Conseco Chief's Biggest Bet: Buying Green Tree

Stephen Hilbert has always been a champion of the underdog.

Last year the 52-year-old chairman of Conseco Inc., Carmel, Ind., bought 6,000 tickets to an Indianapolis Colts football game to ensure the floundering team a sellout and, consequently, free television coverage in the local market.

In the past 19 years, he's built an insurance giant, with 1997 revenue of $5.55 billion, from a $10,000 investment, largely by buying up companies that have fallen out of favor with other investors.

But his most recent purchase, $6 billion for Green Tree Financial Corp., St. Paul, a manufactured housing lender, is his largest and most controversial to date.

And Mr. Hilbert's goals for the acquisition are nothing short of Olympian.

He said he wants to "build the finest financial services company in America" by melding two companies that share one audience: middle- to low- income borrowers.

The acquisition, which closed June 30, brings Conseco's nationwide customer count up to 12 million. To put that in perspective, Chase Manhattan Corp. has about 30 million customers.

Mr. Hilbert, unlike other acquirers, is not planning to wring savings from the deal by eliminating overlaps. Instead, he is planning to keep virtually all Green Tree employees and to profit through cross-selling.

In an interview during a recent visit to New York to drum up investor support, he said the Green Tree purchase was different from most banking mergers in that it was predicated on building revenue. "Bank mergers are tear-down stories," he said.

Conseco has said previously that its typical customer has a household income of $25,000 to $75,000, very similar to Green Tree's. "That's the beauty of this transaction," Mr. Hilbert said. "We have the same customer base."

Pilot tests of cross-selling opportunities are already showing positive results, Mr. Hilbert said.
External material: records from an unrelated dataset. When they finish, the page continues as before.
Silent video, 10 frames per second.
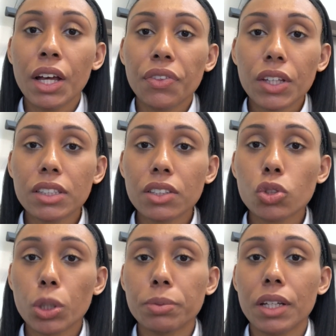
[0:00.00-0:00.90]
This is the
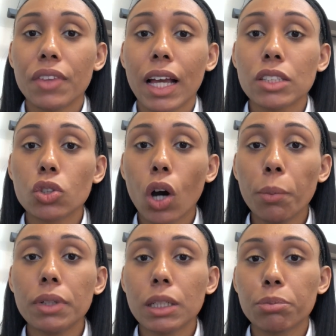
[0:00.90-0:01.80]
triptan that is
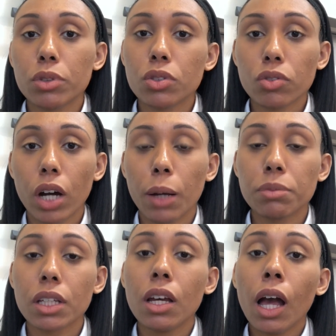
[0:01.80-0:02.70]
commonly prescribed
In one, about one-quarter of 4,000 new homeowners expressed interest in talking to a Conseco life insurance agent, he said.

Generally, insurers like Conseco cull leads from deeds filed after a home is bought, a process that can take months. Conseco's new partnership gives it access to Green Tree borrowers almost immediately, a big edge on the competition.

"If we close 3% to 4% of these, it'll be four times the national average," Mr. Hilbert said.

Conseco snagged Green Tree at a time when the lender was suffering a lack of credibility among investors. The company had been forced to take writedowns for loans that prepaid faster than expected-charges that critics said should have been taken months earlier.

In addition, Conseco has already said it will be taking a $498 million charge in the second quarter, related to the acquisition, to further adjust Green Tree's assumptions.

Nonetheless, Mr. Hilbert insisted that he has bought a "growth machine" whose loan originations and internal revenue have grown significantly in the past 12 months.

In a release due today, Green Tree is expected to report $5.2 billion of loan originations in the second quarter, a 30% increase from the year before, Conseco disclosed this month.

In addition to the similar customer bases at Green Tree and Conseco, Mr. Hilbert and Green Tree chief executive Lawrence M. Coss have been referred to in press reports as "so alike it's scary."

The two founded multibillion-dollar operations with less than $20,000 and relied on street smarts, not MBAs, to expand their operations.

"I'm not going to say that that gives us an advantage" over bankers, Mr. Hilbert said. But "we started with a clean sheet of paper."

The two have built the systems and cultures of their organizations themselves, he said, and can "move quicker, make decisions, and more importantly implement those decisions" faster than a traditional bank.

He has been laying the groundwork to make Conseco a household name. The company is footing part of the bill for the Indiana Pacers' new stadium, giving it naming rights. For the next 20 years, the Pacers of the National Basketball Association will play basketball in the Conseco Fieldhouse.

And it started a series of television ads in February that have already drawn attention for their irreverence. "It's very important for any financial services company that wants to thrive to establish a brand name," Mr. Hilbert said.

One ad for life insurance products features a clay-mation "Middle American" couple drinking coffee in the living room, while outside the grim reaper is coming up the front walk.

He is just about to knock when something catches his eye: a female grim reaper, who flashes a bit of leg bone. He decides not to knock, and the two turn and walk away, while the message "You never know when your number is going to be up" flashes on the screen.

The only thing missing from Conseco's full menu is investment banking capability, Mr. Hilbert said.

"If I could snap my fingers, I would want an investment banking firm with solid retail distribution-like an A.G. Edwards or an Edward D. Jones," he said. But, he stressed, "I'm not talking to any of them. ... I'm not thinking about buying."